Your instructions: Leaving the pictures aside, transcribe every line below exactly.

Provided records below:

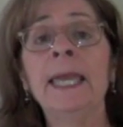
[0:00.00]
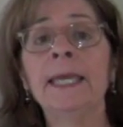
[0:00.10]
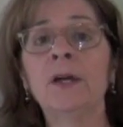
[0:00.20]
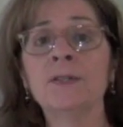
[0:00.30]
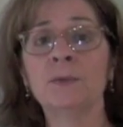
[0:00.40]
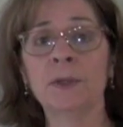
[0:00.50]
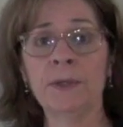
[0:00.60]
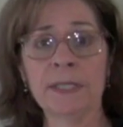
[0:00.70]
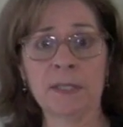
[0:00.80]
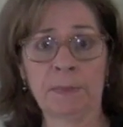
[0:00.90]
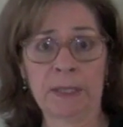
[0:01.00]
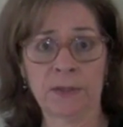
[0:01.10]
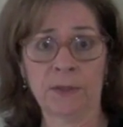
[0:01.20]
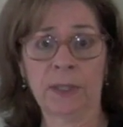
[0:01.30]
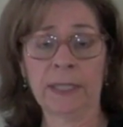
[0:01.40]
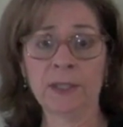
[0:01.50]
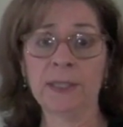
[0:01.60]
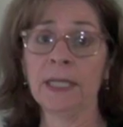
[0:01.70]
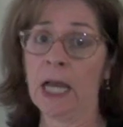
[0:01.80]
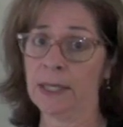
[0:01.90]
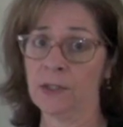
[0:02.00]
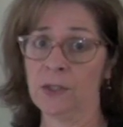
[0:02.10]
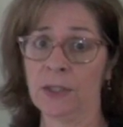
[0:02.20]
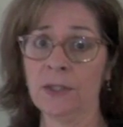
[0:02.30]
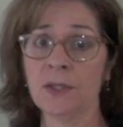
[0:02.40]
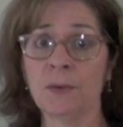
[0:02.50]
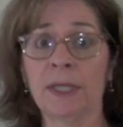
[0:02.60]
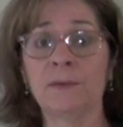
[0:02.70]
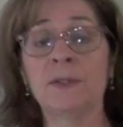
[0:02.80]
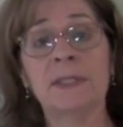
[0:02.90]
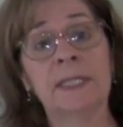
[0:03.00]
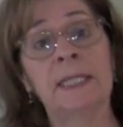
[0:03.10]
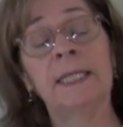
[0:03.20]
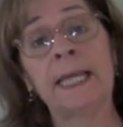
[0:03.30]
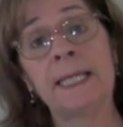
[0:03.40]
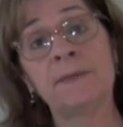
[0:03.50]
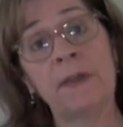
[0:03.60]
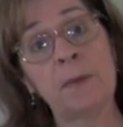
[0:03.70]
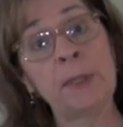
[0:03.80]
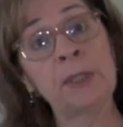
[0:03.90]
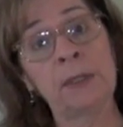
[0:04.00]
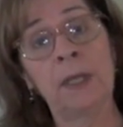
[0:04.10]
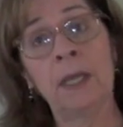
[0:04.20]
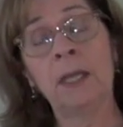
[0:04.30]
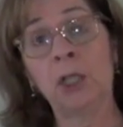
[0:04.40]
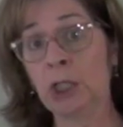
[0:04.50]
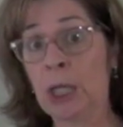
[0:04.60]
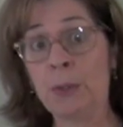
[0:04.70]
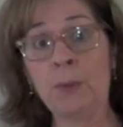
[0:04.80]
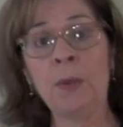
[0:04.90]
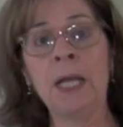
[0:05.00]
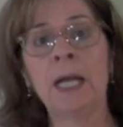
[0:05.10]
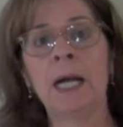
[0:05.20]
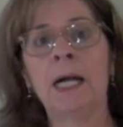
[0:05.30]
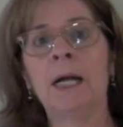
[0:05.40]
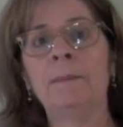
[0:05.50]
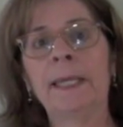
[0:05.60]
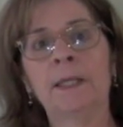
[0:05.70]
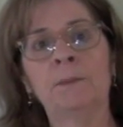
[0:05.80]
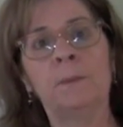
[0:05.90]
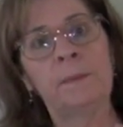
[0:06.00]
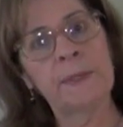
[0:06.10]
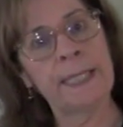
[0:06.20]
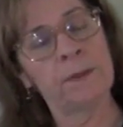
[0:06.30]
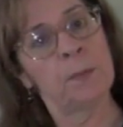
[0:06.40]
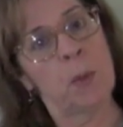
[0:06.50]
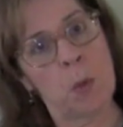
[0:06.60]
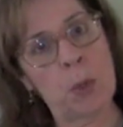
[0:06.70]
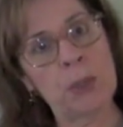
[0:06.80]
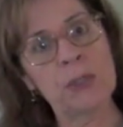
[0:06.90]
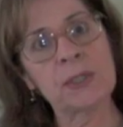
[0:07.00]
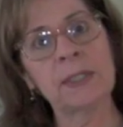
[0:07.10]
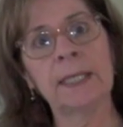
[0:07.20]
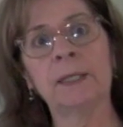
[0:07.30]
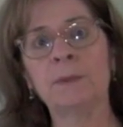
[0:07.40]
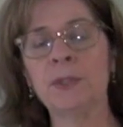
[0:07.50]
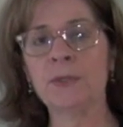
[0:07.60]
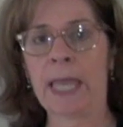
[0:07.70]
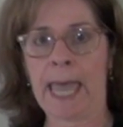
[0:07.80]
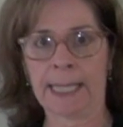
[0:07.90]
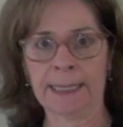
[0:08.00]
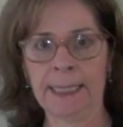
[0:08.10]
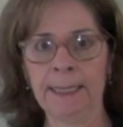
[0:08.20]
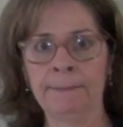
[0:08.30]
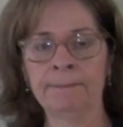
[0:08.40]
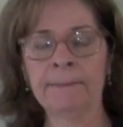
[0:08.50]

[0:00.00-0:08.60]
it also increases blood circulation and oxygen, so it gives the skin a nice, vibrant glow. Um, it can tighten the pores, it can reduce acne.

End of Provided records.

Exercise answer:
[0:00.00]
[0:00.10]
[0:00.20]
[0:00.30]
[0:00.40]
[0:00.50]
[0:00.60]
[0:00.70]
[0:00.80]
[0:00.90]
[0:01.00]
[0:01.10]
[0:01.20]
[0:01.30]
[0:01.40]
[0:01.50]
[0:01.60]
[0:01.70]
[0:01.80]
[0:01.90]
[0:02.00]
[0:02.10]
[0:02.20]
[0:02.30]
[0:02.40]
[0:02.50]
[0:02.60]
[0:02.70]
[0:02.80]
[0:02.90]
[0:03.00]
[0:03.10]
[0:03.20]
[0:03.30]
[0:03.40]
[0:03.50]
[0:03.60]
[0:03.70]
[0:03.80]
[0:03.90]
[0:04.00]
[0:04.10]
[0:04.20]
[0:04.30]
[0:04.40]
[0:04.50]
[0:04.60]
[0:04.70]
[0:04.80]
[0:04.90]
[0:05.00]
[0:05.10]
[0:05.20]
[0:05.30]
[0:05.40]
[0:05.50]
[0:05.60]
[0:05.70]
[0:05.80]
[0:05.90]
[0:06.00]
[0:06.10]
[0:06.20]
[0:06.30]
[0:06.40]
[0:06.50]
[0:06.60]
[0:06.70]
[0:06.80]
[0:06.90]
[0:07.00]
[0:07.10]
[0:07.20]
[0:07.30]
[0:07.40]
[0:07.50]
[0:07.60]
[0:07.70]
[0:07.80]
[0:07.90]
[0:08.00]
[0:08.10]
[0:08.20]
[0:08.30]
[0:08.40]
[0:08.50]

[0:00.00-0:08.60]
it also increases blood circulation and oxygen, so it gives the skin a nice, vibrant glow. Um, it can tighten the pores, it can reduce acne.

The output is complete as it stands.